National updates from https://www.theguardian.com/world/live/2020/apr/27/uk-coronavirus-live-news-boris-johnson-back-at-work-amid-talk-of-easing-lockdown
International
- More than 3 million people around the world are now confirmed to have been infected with the Sars-Cov-2 virus, according to a tally kept by researchers at Johns Hopkins university. The worst-affected country is by far the US, which with 972,969 cases alone counts for almost a third of the global total.
- Vaccines formore than 13 million people have been delayed because of the outbreak, the World Health Organization says. The WHO director general, Dr Tedros Adhanom Ghebreyesus, says vaccination drives against polio, measles, cholera, HPV, yellow fever and meningitis are affected.
- Italy reported 333 new deaths, a slightly accelerated increase compared to the previous 24 hours; up by 73. The number of people currently infected with the virus fell by 290 to 105,813. Italy has recorded 199,414 coronavirus cases to date.
- Mexico has managed “to tame” its coronavirus outbreak, president Andrés Manuel López Obrador said, despite widespread suspicions that Covid-19 cases are being undercounted.
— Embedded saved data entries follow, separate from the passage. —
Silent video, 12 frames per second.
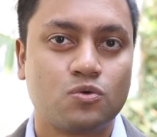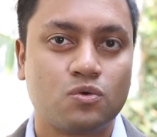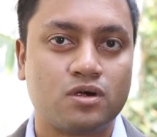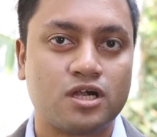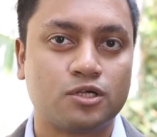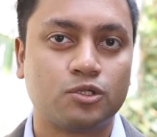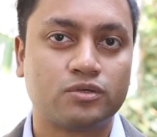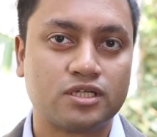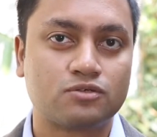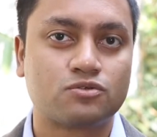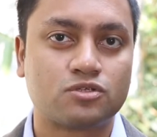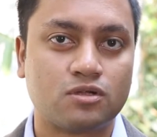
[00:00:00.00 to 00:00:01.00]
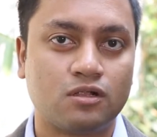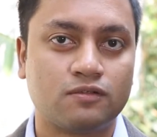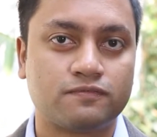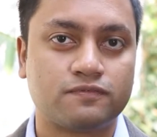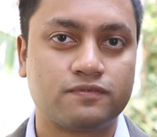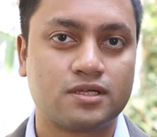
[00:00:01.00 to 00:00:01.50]
who are looking to
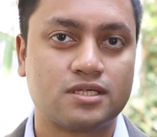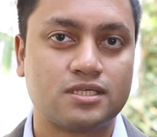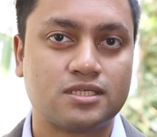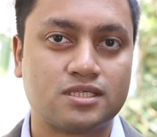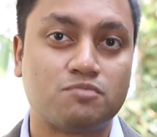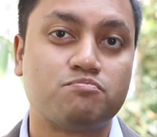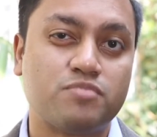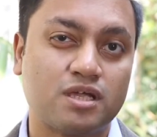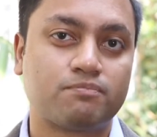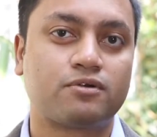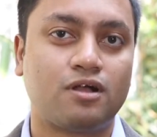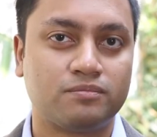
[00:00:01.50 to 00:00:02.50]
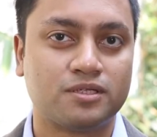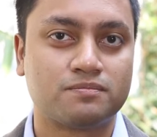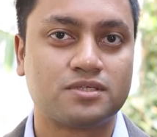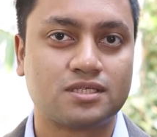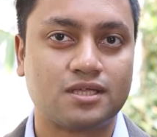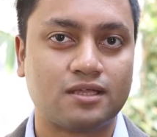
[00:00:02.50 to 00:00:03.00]
solve some big
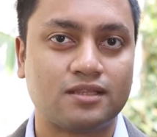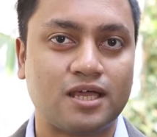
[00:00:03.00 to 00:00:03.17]
problems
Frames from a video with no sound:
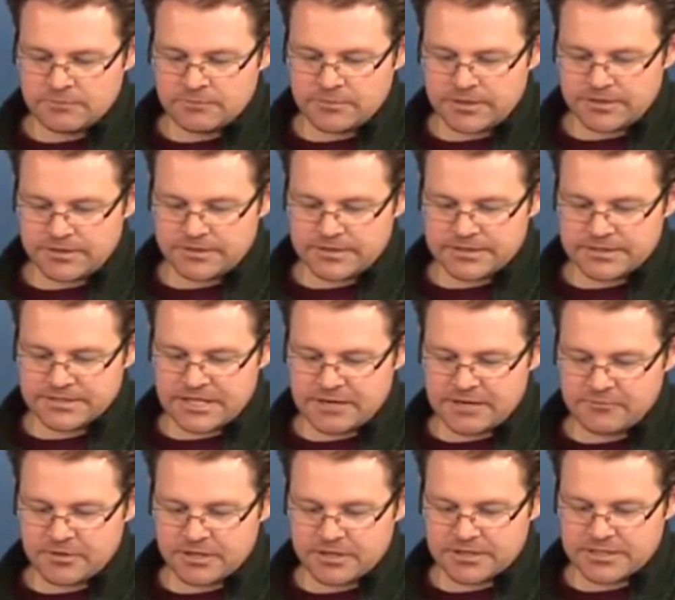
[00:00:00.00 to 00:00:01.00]
But this
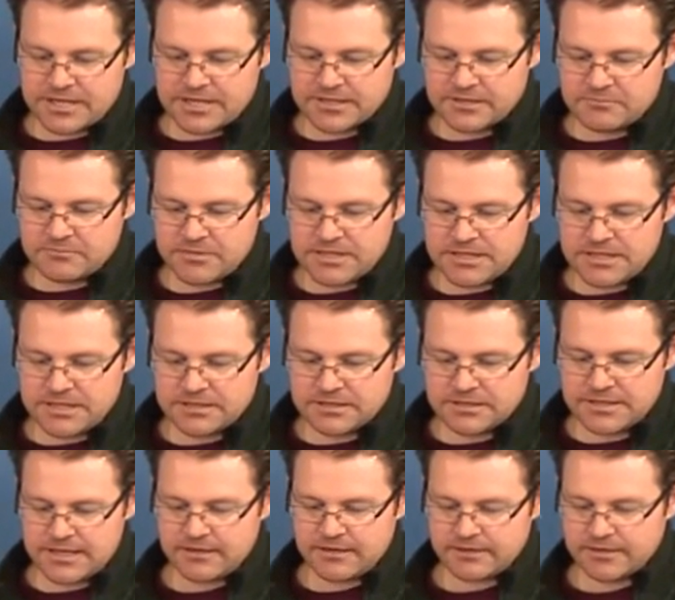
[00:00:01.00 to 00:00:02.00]
time we're going to take the median
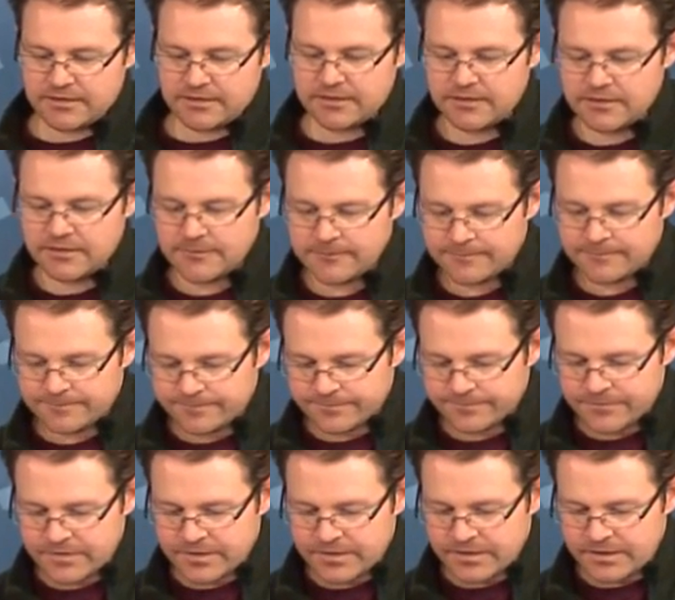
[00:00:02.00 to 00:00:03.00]
down here
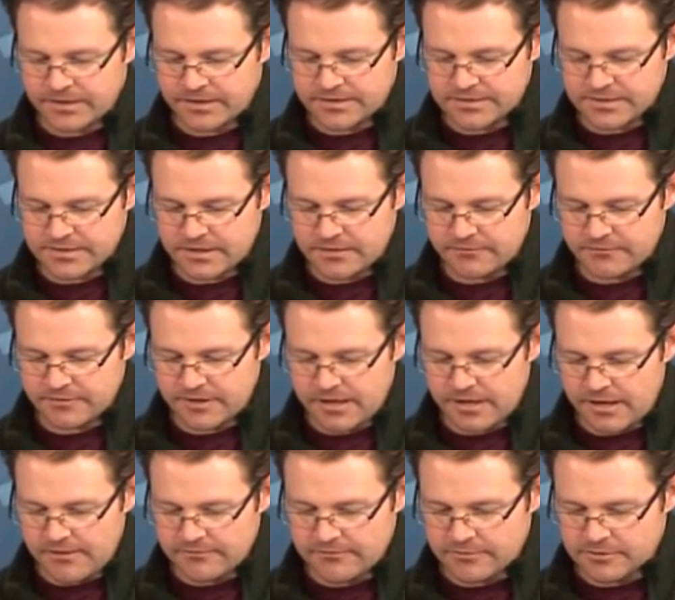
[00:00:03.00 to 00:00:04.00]
instead of the
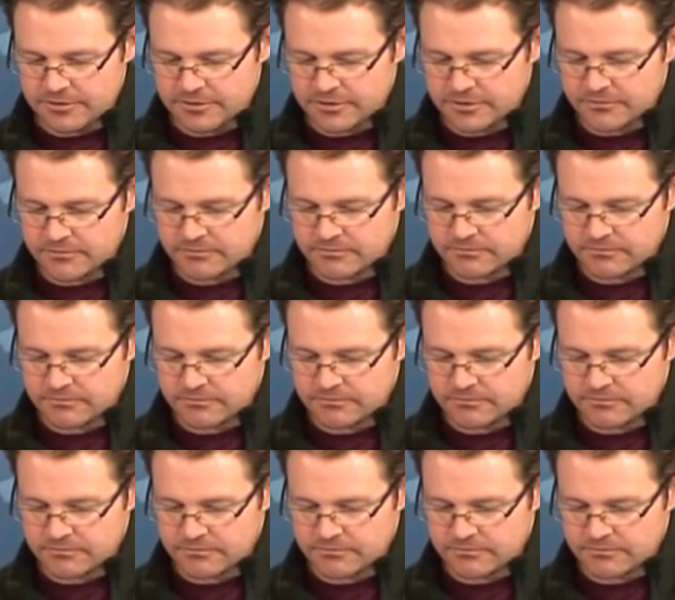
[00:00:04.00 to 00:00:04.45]
average.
Mexico reported its first Covid case in late February and has now registered 1,351 deaths and 14,677 infections.
- WhatsApp claimed to have cut viral messages by 70% after introducing a limit on the number of people to whom users could forward messages. WhatsApp introduced the limit earlier this month amid claims that its service was contributing to the spread of misleading information about coronavirus.
- Many shops outside shopping malls are reopening in the Czech Republic as the government brings forward its five-stage lockdown exit plan. The UK government is understood to be closely studying the country’s approach as it seeks a route out of its own lockdown.
- Switzerland also began to ease its lockdown, with dentists, hairdressers and massage salons are among the services once again receiving customers. Most shops, schools and food markets will follow suit from 11 May, followed by vocational schools and universities from 8 June.
- Afghanistan recorded its biggest one-day rise in cases, triggered by a continued surge of transmission in Kandahar, as the health ministry warns two critical weeks lie ahead.